RECORDS TO PROCESS:
^^^^^^^^
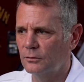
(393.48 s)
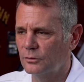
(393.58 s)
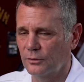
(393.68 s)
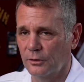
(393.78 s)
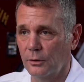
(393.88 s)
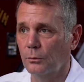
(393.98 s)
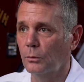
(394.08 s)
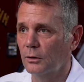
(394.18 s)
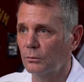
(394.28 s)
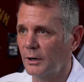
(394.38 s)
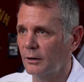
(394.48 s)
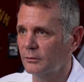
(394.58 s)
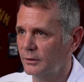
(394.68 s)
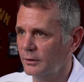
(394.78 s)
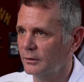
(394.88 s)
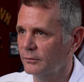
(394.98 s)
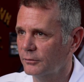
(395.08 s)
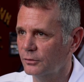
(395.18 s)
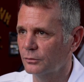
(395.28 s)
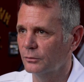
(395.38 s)
just a well-rounded
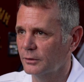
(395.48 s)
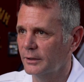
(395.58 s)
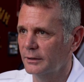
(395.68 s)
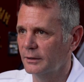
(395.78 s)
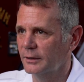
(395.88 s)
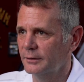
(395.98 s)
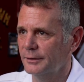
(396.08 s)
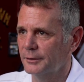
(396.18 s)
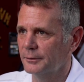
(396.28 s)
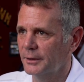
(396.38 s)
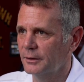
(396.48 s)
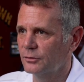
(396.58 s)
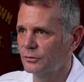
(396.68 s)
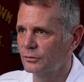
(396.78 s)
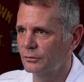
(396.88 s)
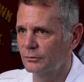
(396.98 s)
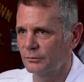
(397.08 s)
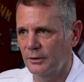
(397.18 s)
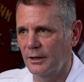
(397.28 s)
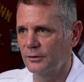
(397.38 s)
individual that has
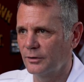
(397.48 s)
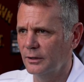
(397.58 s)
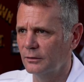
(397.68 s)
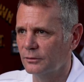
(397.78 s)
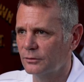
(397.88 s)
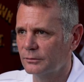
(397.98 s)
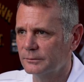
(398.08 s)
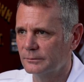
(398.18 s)
high standards.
^^^^^^^^
PROMPT:
When repeating the listing, keep each line exact and exclude the pictures.

WRITTEN RESPONSE:
(393.48 s)
(393.58 s)
(393.68 s)
(393.78 s)
(393.88 s)
(393.98 s)
(394.08 s)
(394.18 s)
(394.28 s)
(394.38 s)
(394.48 s)
(394.58 s)
(394.68 s)
(394.78 s)
(394.88 s)
(394.98 s)
(395.08 s)
(395.18 s)
(395.28 s)
(395.38 s)
just a well-rounded
(395.48 s)
(395.58 s)
(395.68 s)
(395.78 s)
(395.88 s)
(395.98 s)
(396.08 s)
(396.18 s)
(396.28 s)
(396.38 s)
(396.48 s)
(396.58 s)
(396.68 s)
(396.78 s)
(396.88 s)
(396.98 s)
(397.08 s)
(397.18 s)
(397.28 s)
(397.38 s)
individual that has
(397.48 s)
(397.58 s)
(397.68 s)
(397.78 s)
(397.88 s)
(397.98 s)
(398.08 s)
(398.18 s)
high standards.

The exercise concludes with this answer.